“This is the best [distress] opportunity we’ve seen in a decade,” said a panellist at the PDI Germany Forum last week, referring to what he described as around 30 percent of the total outstanding bonds and loans market coming to maturity at a time when interest costs will be twice as high as when the loans were taken out. This will come as a relief to those investors pledging to increase allocations to this part of the market.
It was noted that the host country of Germany was likely to be something of a reluctant flag-bearer for distress given that, as one panellist observed, “the German economy is struggling on both a relative and absolute basis”.
So, 2008 all over again? No one was going that far. “I don’t think it will be a huge wave due to ‘amend and extend’ provisions,” said one participant. “The vast majority of issues will be dealt with by extensions rather than defaults or comprehensive restructurings.”
One panellist made the point that, when it comes to distress, it’s important to deploy consistently throughout the cycle as it’s not a market you can time easily. “Diversify and don’t favour a particular strategy,” they urged.
The further point was made that, due to idiosyncratic developments such as Brexit in the UK or the global pandemic, much of the opportunity in recent years has been caused by brief periods of dislocation. But, in what looks likely to be a “higher for longer” rate environment and with that refinancing wave in prospect, the nature of the opportunity may prove very different. “The playbook that worked last year won’t work next year,” as one industry professional noted.

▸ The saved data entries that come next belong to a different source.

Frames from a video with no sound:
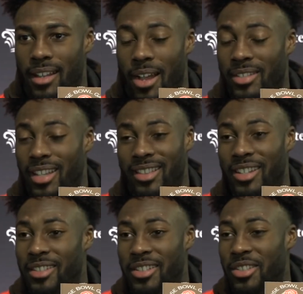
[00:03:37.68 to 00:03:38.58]
I'll say
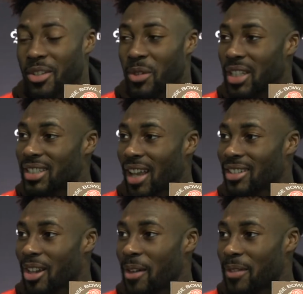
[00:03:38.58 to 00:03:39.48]
they're just a really
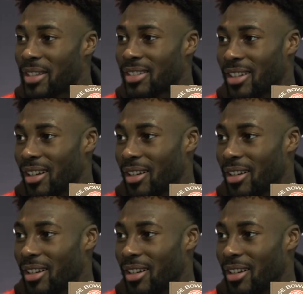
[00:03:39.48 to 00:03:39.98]
talented offense.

Another observation made was that, among what is estimated to be around €120 billion of distressed loans and bonds outstanding in Europe today, some sectors that have traditionally been seen as highly favoured by private market investors are experiencing signs of stress. “In many cases, these are good companies with bad balance sheets due to the circumstances,” it was noted. “You have to sort out the balance sheets, not the company fundamentals.”
One thing’s for sure: distressed and special situations investors are likely to be kept busy.